Quand est-ce que les écuries vont se concentrer sur 2022 ?

Jusqu'au 1er janvier, le dilemme de la nouvelle réglementation ne se posait pas : les essais aéro liés à 2022 étaient interdits. Désormais, la bascule va se faire progressivement. Avec le gel des châssis (depuis le 30 septembre 2020) et des moteurs (à partir du premier Grand Prix 2021) jusqu'au terme de la saison, l'on est par ailleurs dans un contexte où le développement aéro sera crucial en 2021. D'autant que la réglementation technique a légèrement évolué cette année pour réduire l'appui et les performances, avec de nouveaux enseignements à tirer en conséquence.

Traditionnellement, les écuries en lutte pour le titre ou prises dans une bataille acharnée au championnat des constructeurs – par exemple McLaren, Racing Point, Renault et Ferrari l'an dernier – évitent de cesser le développement prématurément pour l'année en cours. En effet, un meilleur classement au championnat entraîne une augmentation conséquente des primes financières versées par la F1, malgré le nouveau handicap que représente la réduction du temps de développement aéro. Réduction qui va d'ailleurs s'accroître à partir de 2022...

Essais aéro autorisés de 2022 à 2025 selon le classement précédent

1er 70%
2e 75%
3e 80%
4e  85%
5e 90%
6e 95%
7e  100%
8e  105%
9e  110%
10e  115%

* Toujours sur une base de 100% = 40 runs hebdomadaires

Ainsi, sur les six premiers mois de l'année, l'écurie la moins bien placée au championnat précédent n'aurait pas 216 mais 432 runs en soufflerie de plus que l'équipe Championne du monde en titre. Et si un team commence la nouvelle ère technique sur les chapeaux de roue, il lui sera plus difficile de conserver son avantage.

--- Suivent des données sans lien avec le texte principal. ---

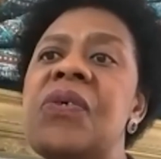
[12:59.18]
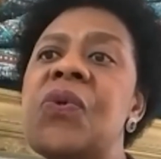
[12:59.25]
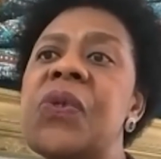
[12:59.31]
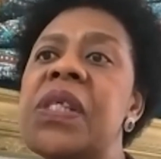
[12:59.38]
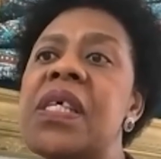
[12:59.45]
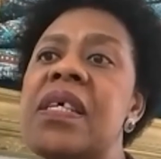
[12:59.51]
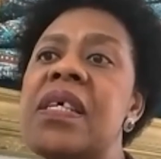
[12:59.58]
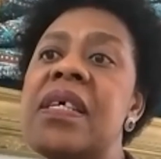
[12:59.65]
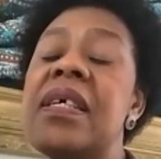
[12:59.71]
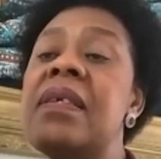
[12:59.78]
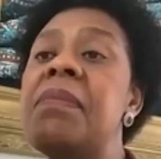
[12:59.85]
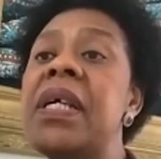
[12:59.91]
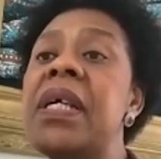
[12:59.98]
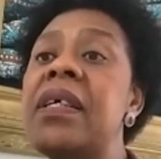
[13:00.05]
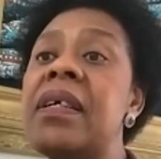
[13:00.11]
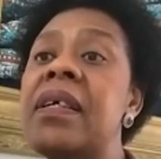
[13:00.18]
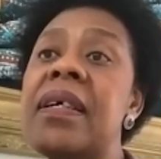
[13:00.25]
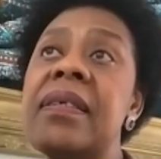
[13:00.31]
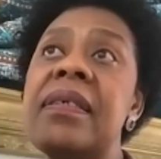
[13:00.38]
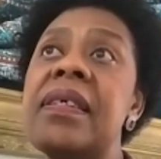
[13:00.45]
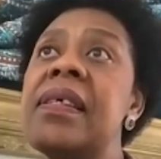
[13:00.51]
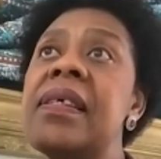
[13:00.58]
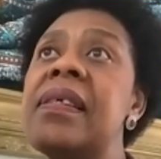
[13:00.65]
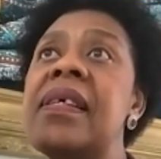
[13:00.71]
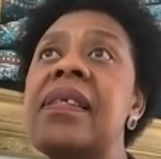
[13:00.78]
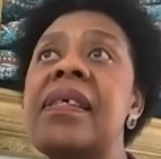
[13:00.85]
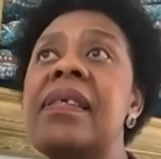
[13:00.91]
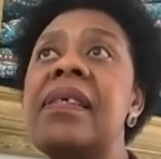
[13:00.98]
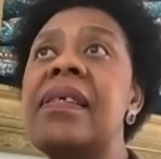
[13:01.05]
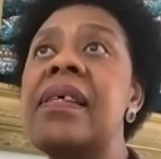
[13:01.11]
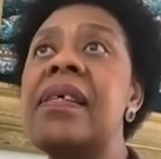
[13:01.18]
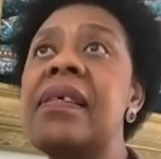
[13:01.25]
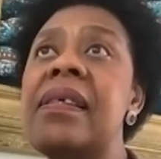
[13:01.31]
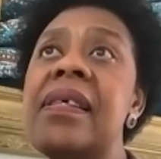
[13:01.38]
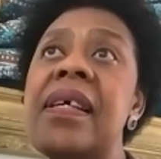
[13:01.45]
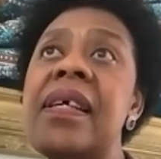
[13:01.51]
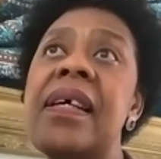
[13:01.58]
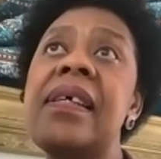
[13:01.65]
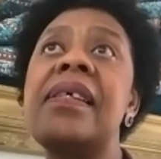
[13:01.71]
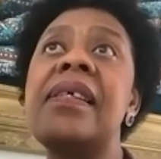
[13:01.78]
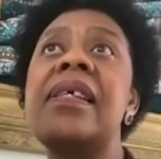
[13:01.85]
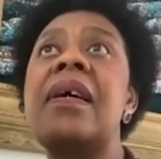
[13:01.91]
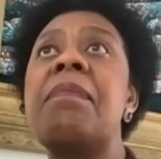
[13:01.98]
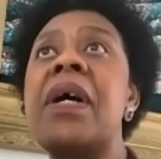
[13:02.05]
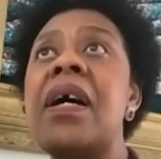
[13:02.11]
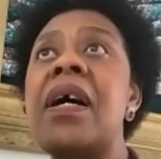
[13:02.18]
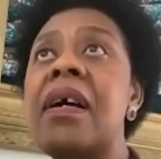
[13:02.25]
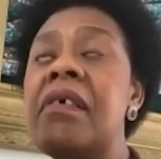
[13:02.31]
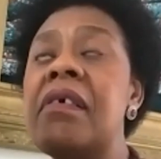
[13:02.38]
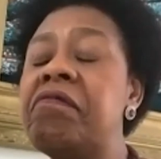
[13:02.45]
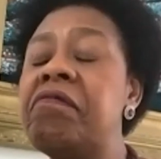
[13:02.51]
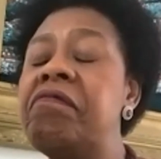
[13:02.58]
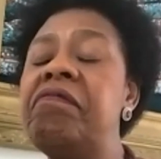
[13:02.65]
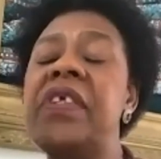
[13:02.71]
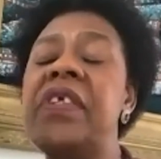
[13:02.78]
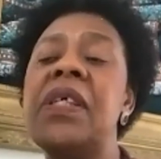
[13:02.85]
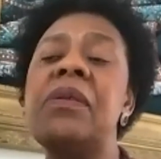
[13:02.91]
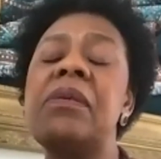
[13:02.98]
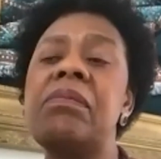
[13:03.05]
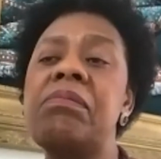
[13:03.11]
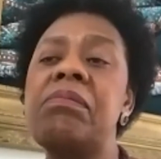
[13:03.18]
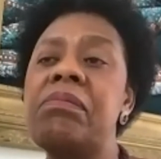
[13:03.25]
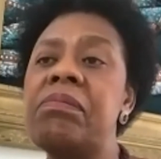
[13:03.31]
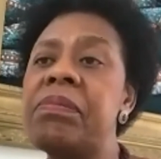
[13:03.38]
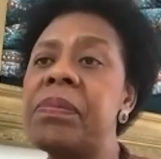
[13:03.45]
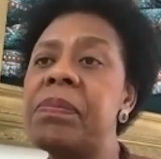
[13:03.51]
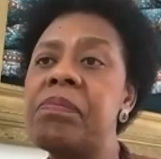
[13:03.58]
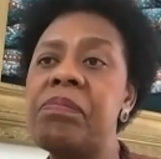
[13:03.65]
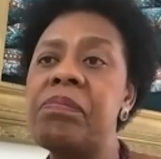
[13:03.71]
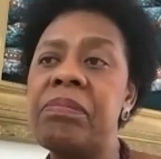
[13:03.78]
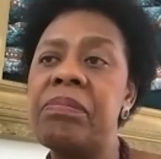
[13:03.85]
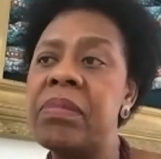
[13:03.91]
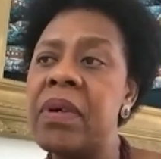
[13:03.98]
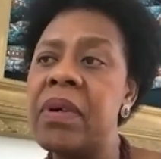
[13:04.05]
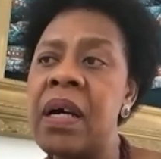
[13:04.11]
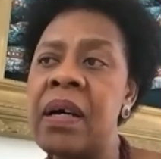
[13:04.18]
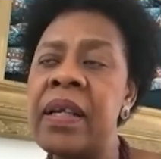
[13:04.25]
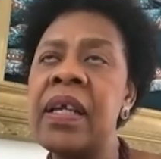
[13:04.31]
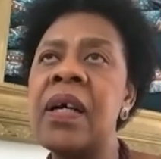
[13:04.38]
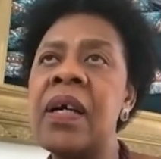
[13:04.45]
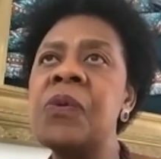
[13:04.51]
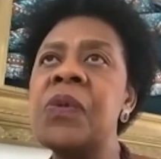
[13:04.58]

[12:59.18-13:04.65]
See in many countries that the 60 years and above, they will announce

Ce qui n'est pas négligeable, quand Mercedes domine la Formule 1 depuis le début de l'ère hybride... Et comme le disait Szafnauer, le talent et les compétences pourront faire la différence.

Par ailleurs, ce qui pourrait au premier abord avoir l'air d'une règle visant à stopper la suprématie de la marque à l'étoile aura peut-être un jour l'effet inverse... "C'est plutôt amusant", a souri Brawn. "Quelqu'un de chez Mercedes se plaignait à ce sujet, et j'ai dit : 'Tu pars du principe que vous allez toujours gagner. Réfléchis un moment, si vous êtes deuxième ou troisième, vous n'aimeriez pas un peu d'aide ?' Et il a soudain compris que s'ils ne gagnaient pas, ce serait relativement utile..." Dans tous les cas, les performances des écuries vont devenir plus fluctuantes, la Formule 1 va gagner en imprévisibilité, et c'est exactement ce dont elle a besoin.